**DATASET ENTRIES**.
-=-=-=-=-

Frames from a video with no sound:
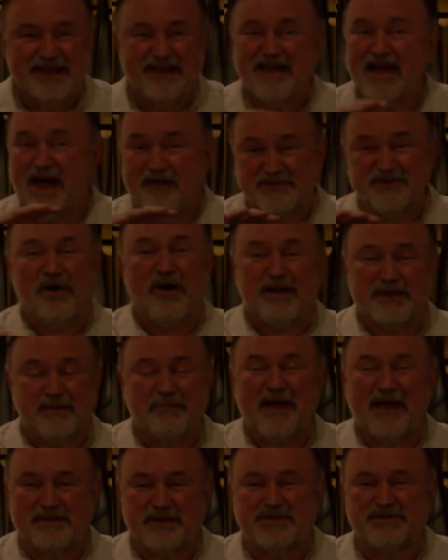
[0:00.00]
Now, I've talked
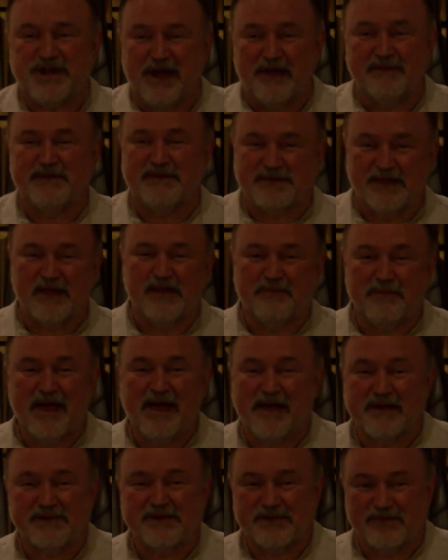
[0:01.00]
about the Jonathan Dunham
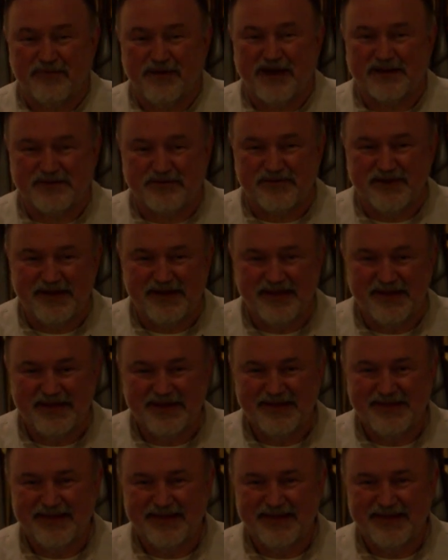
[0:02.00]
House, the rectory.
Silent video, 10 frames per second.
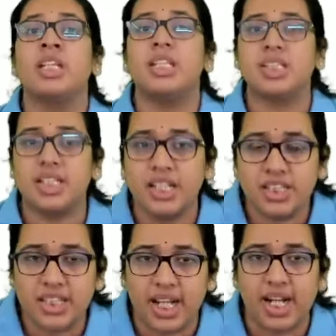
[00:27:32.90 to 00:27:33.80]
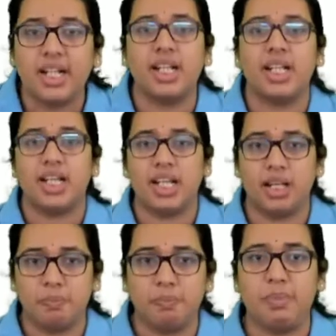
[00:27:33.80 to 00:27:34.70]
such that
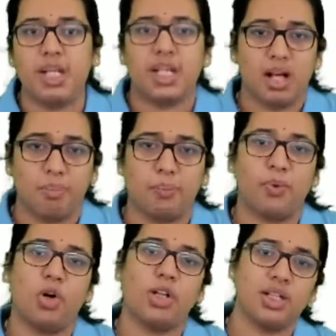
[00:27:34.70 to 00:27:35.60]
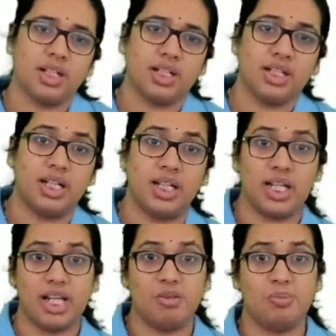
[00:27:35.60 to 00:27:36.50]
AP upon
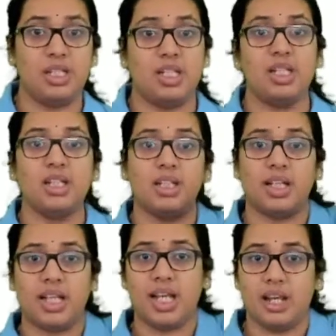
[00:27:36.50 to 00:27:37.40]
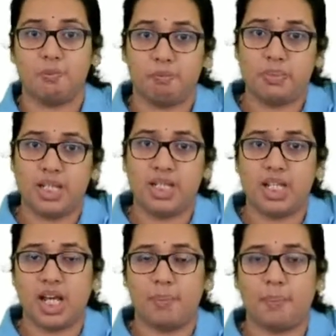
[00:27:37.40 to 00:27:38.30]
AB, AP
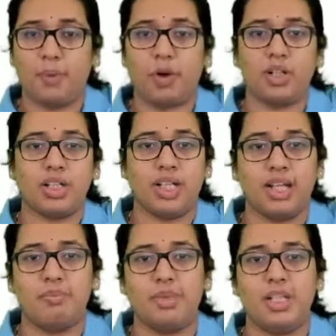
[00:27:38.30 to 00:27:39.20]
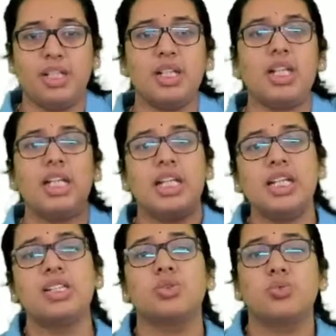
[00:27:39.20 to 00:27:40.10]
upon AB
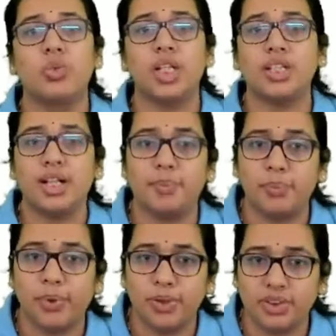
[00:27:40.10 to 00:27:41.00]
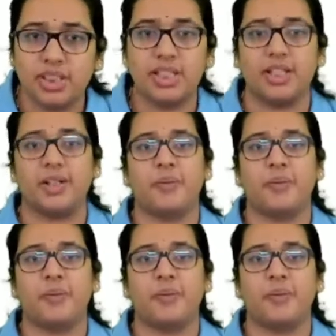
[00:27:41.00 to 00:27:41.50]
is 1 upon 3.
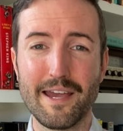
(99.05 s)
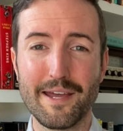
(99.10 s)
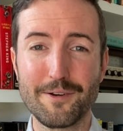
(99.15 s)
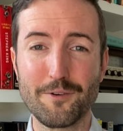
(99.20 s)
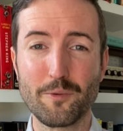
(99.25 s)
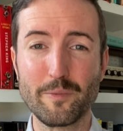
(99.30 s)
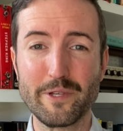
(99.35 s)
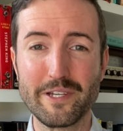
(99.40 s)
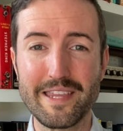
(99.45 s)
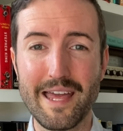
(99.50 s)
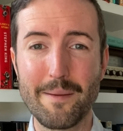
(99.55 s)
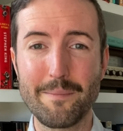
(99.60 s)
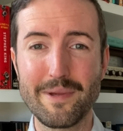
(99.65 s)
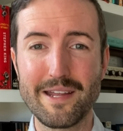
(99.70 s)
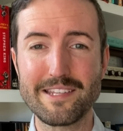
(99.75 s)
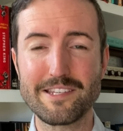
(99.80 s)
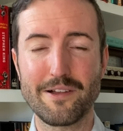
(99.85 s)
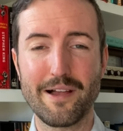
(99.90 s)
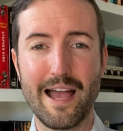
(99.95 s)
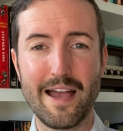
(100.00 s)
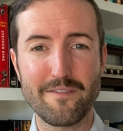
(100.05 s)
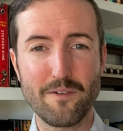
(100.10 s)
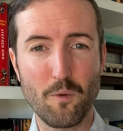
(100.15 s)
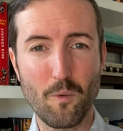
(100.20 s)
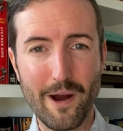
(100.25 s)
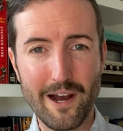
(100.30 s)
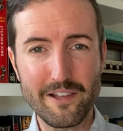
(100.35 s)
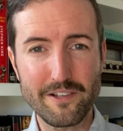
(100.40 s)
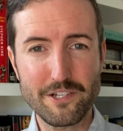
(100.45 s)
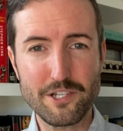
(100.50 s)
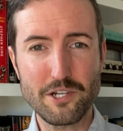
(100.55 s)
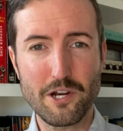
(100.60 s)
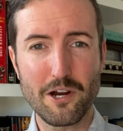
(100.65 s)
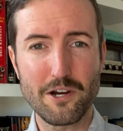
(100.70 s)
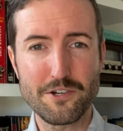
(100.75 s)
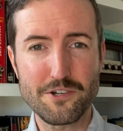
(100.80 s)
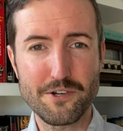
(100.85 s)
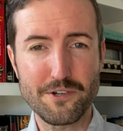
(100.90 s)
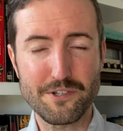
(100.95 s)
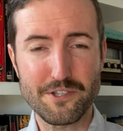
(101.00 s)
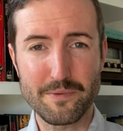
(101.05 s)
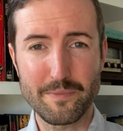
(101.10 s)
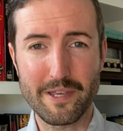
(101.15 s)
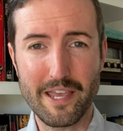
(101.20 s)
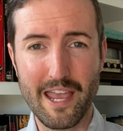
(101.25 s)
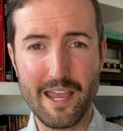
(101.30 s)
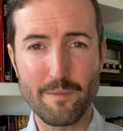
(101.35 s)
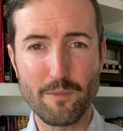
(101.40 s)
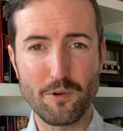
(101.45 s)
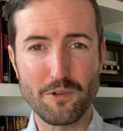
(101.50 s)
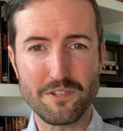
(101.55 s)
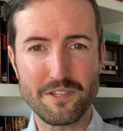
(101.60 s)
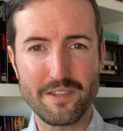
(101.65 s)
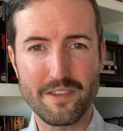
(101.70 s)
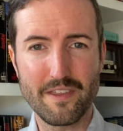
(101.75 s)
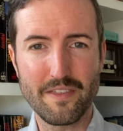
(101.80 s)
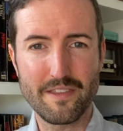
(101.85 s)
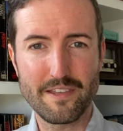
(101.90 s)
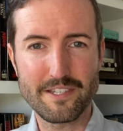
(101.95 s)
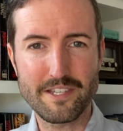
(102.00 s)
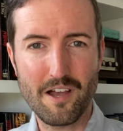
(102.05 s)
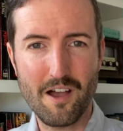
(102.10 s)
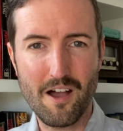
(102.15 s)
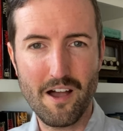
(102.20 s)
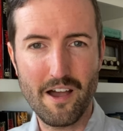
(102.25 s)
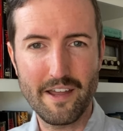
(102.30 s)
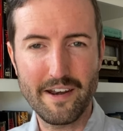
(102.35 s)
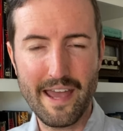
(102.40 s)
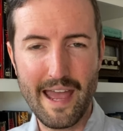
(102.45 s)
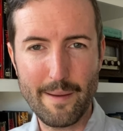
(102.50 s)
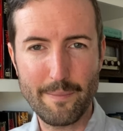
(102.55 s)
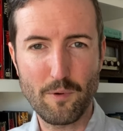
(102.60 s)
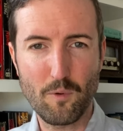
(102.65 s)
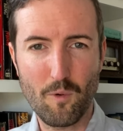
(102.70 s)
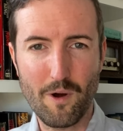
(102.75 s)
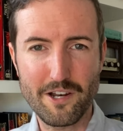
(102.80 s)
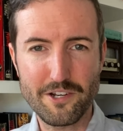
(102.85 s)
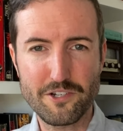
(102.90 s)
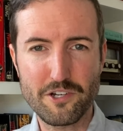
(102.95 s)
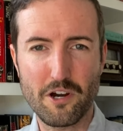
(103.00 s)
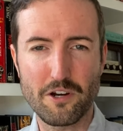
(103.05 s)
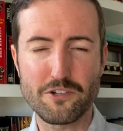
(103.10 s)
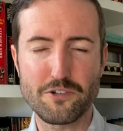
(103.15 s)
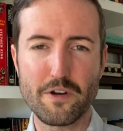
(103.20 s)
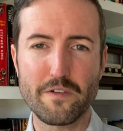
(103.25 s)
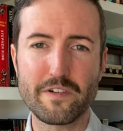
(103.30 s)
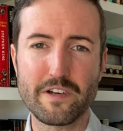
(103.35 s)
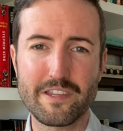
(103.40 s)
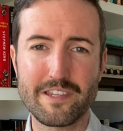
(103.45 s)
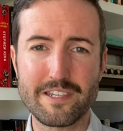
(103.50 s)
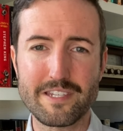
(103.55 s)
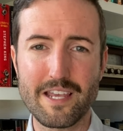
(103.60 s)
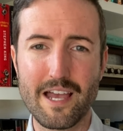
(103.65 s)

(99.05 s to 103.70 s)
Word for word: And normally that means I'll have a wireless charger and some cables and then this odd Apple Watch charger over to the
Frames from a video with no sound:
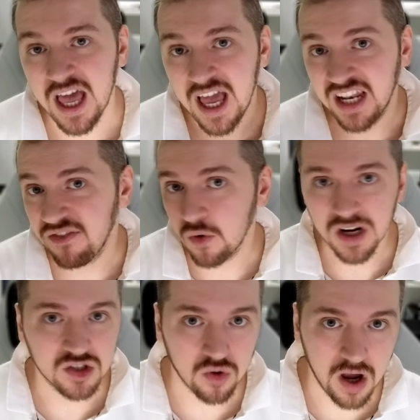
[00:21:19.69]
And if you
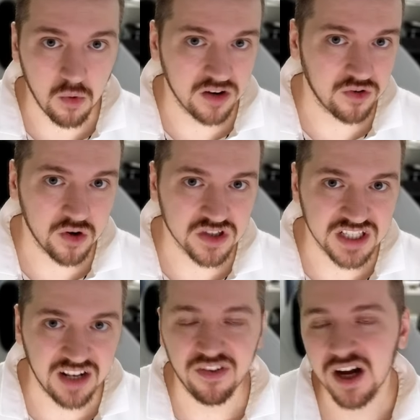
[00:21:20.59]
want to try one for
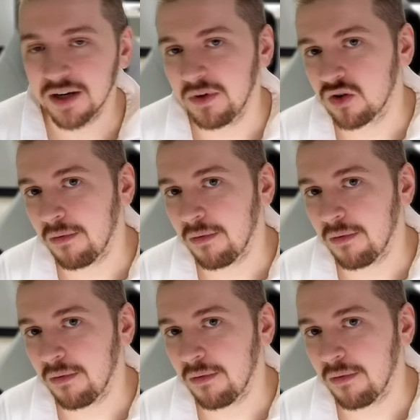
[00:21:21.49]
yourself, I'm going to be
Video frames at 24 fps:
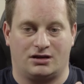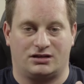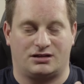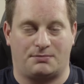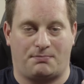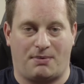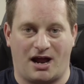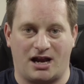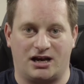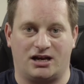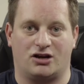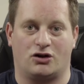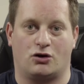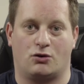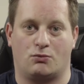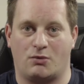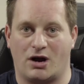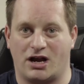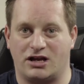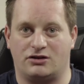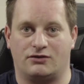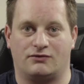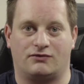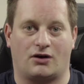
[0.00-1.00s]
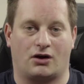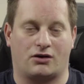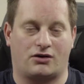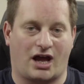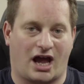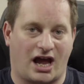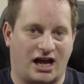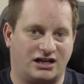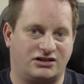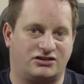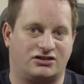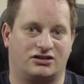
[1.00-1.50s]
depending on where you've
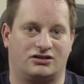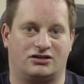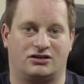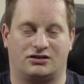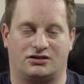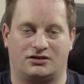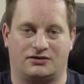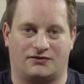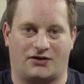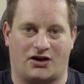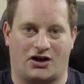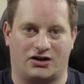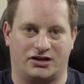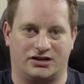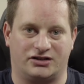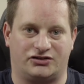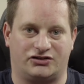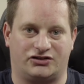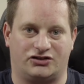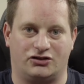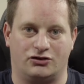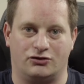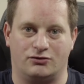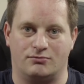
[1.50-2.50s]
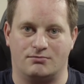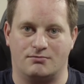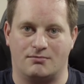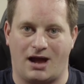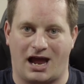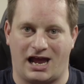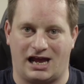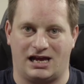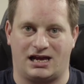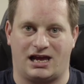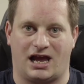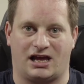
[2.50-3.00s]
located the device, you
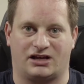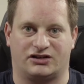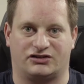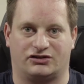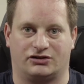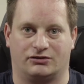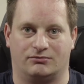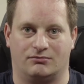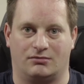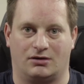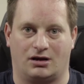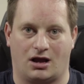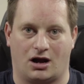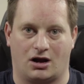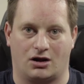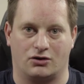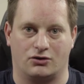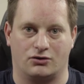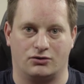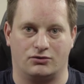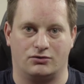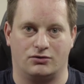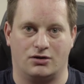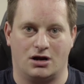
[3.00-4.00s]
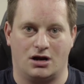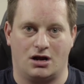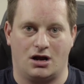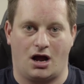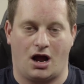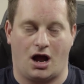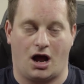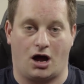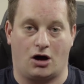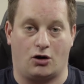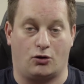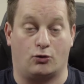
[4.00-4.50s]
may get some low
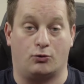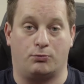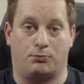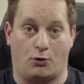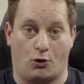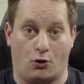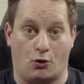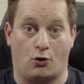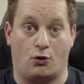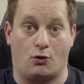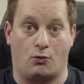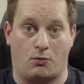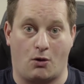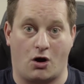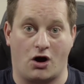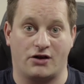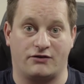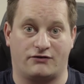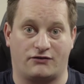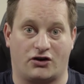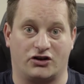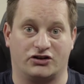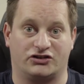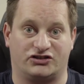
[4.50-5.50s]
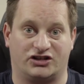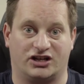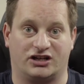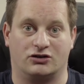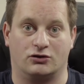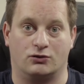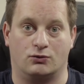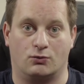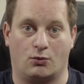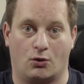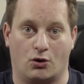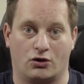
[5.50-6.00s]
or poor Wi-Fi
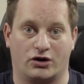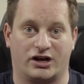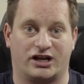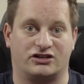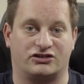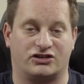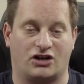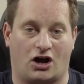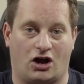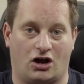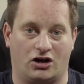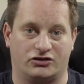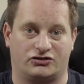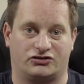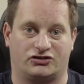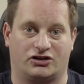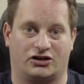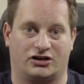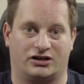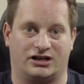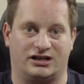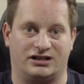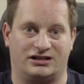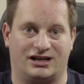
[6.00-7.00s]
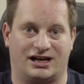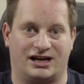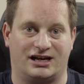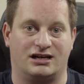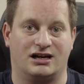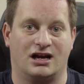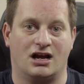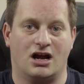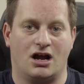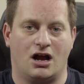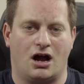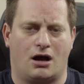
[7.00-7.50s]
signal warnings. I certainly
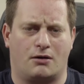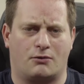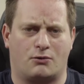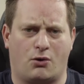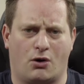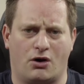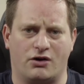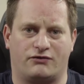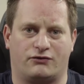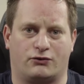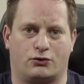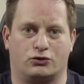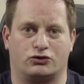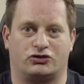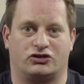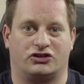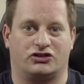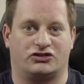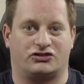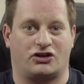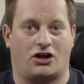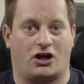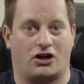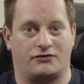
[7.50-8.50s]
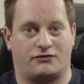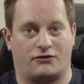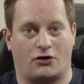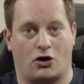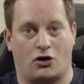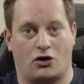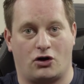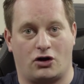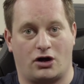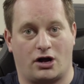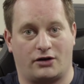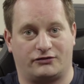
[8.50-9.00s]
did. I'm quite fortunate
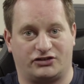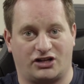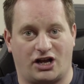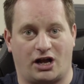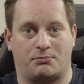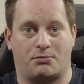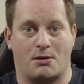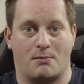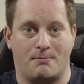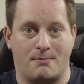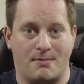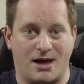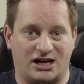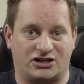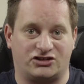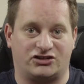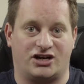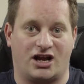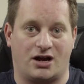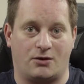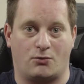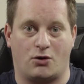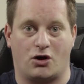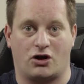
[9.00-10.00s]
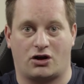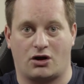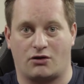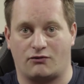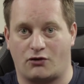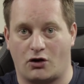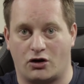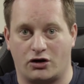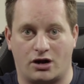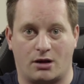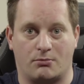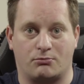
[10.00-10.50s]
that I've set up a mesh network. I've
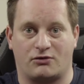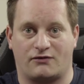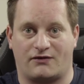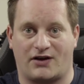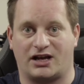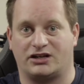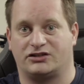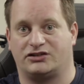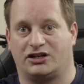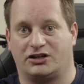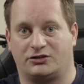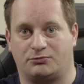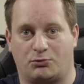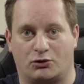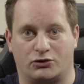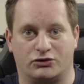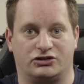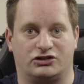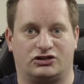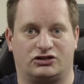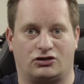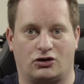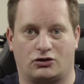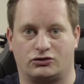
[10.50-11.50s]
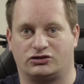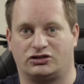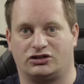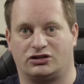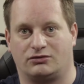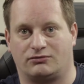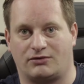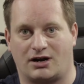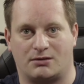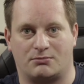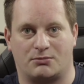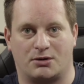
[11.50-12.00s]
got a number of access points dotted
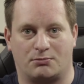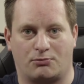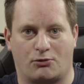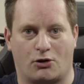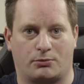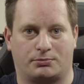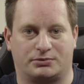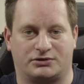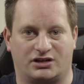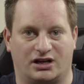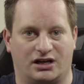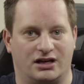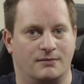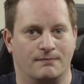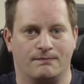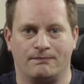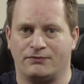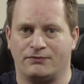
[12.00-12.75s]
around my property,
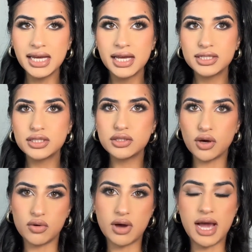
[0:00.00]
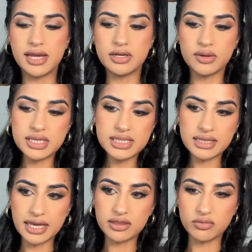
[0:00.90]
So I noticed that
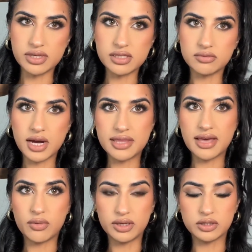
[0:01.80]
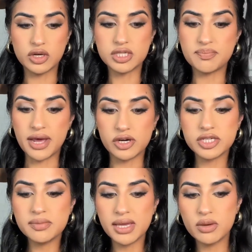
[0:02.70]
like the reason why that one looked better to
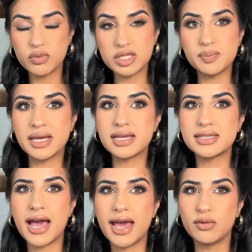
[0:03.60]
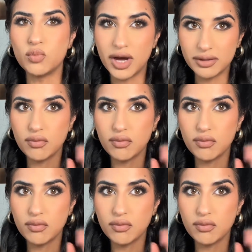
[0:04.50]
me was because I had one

-=-=-=-=-

**ACTION ITEM**.
Repeat the data above exactly, but not the pictures.

**OUTPUT FOR THIS TASK**.
Frames from a video with no sound:
[0:00.00]
Now, I've talked
[0:01.00]
about the Jonathan Dunham
[0:02.00]
House, the rectory.
Silent video, 10 frames per second.
[00:27:32.90 to 00:27:33.80]
[00:27:33.80 to 00:27:34.70]
such that
[00:27:34.70 to 00:27:35.60]
[00:27:35.60 to 00:27:36.50]
AP upon
[00:27:36.50 to 00:27:37.40]
[00:27:37.40 to 00:27:38.30]
AB, AP
[00:27:38.30 to 00:27:39.20]
[00:27:39.20 to 00:27:40.10]
upon AB
[00:27:40.10 to 00:27:41.00]
[00:27:41.00 to 00:27:41.50]
is 1 upon 3.
(99.05 s)
(99.10 s)
(99.15 s)
(99.20 s)
(99.25 s)
(99.30 s)
(99.35 s)
(99.40 s)
(99.45 s)
(99.50 s)
(99.55 s)
(99.60 s)
(99.65 s)
(99.70 s)
(99.75 s)
(99.80 s)
(99.85 s)
(99.90 s)
(99.95 s)
(100.00 s)
(100.05 s)
(100.10 s)
(100.15 s)
(100.20 s)
(100.25 s)
(100.30 s)
(100.35 s)
(100.40 s)
(100.45 s)
(100.50 s)
(100.55 s)
(100.60 s)
(100.65 s)
(100.70 s)
(100.75 s)
(100.80 s)
(100.85 s)
(100.90 s)
(100.95 s)
(101.00 s)
(101.05 s)
(101.10 s)
(101.15 s)
(101.20 s)
(101.25 s)
(101.30 s)
(101.35 s)
(101.40 s)
(101.45 s)
(101.50 s)
(101.55 s)
(101.60 s)
(101.65 s)
(101.70 s)
(101.75 s)
(101.80 s)
(101.85 s)
(101.90 s)
(101.95 s)
(102.00 s)
(102.05 s)
(102.10 s)
(102.15 s)
(102.20 s)
(102.25 s)
(102.30 s)
(102.35 s)
(102.40 s)
(102.45 s)
(102.50 s)
(102.55 s)
(102.60 s)
(102.65 s)
(102.70 s)
(102.75 s)
(102.80 s)
(102.85 s)
(102.90 s)
(102.95 s)
(103.00 s)
(103.05 s)
(103.10 s)
(103.15 s)
(103.20 s)
(103.25 s)
(103.30 s)
(103.35 s)
(103.40 s)
(103.45 s)
(103.50 s)
(103.55 s)
(103.60 s)
(103.65 s)

(99.05 s to 103.70 s)
Word for word: And normally that means I'll have a wireless charger and some cables and then this odd Apple Watch charger over to the
Frames from a video with no sound:
[00:21:19.69]
And if you
[00:21:20.59]
want to try one for
[00:21:21.49]
yourself, I'm going to be
Video frames at 24 fps:
[0.00-1.00s]
[1.00-1.50s]
depending on where you've
[1.50-2.50s]
[2.50-3.00s]
located the device, you
[3.00-4.00s]
[4.00-4.50s]
may get some low
[4.50-5.50s]
[5.50-6.00s]
or poor Wi-Fi
[6.00-7.00s]
[7.00-7.50s]
signal warnings. I certainly
[7.50-8.50s]
[8.50-9.00s]
did. I'm quite fortunate
[9.00-10.00s]
[10.00-10.50s]
that I've set up a mesh network. I've
[10.50-11.50s]
[11.50-12.00s]
got a number of access points dotted
[12.00-12.75s]
around my property,
[0:00.00]
[0:00.90]
So I noticed that
[0:01.80]
[0:02.70]
like the reason why that one looked better to
[0:03.60]
[0:04.50]
me was because I had one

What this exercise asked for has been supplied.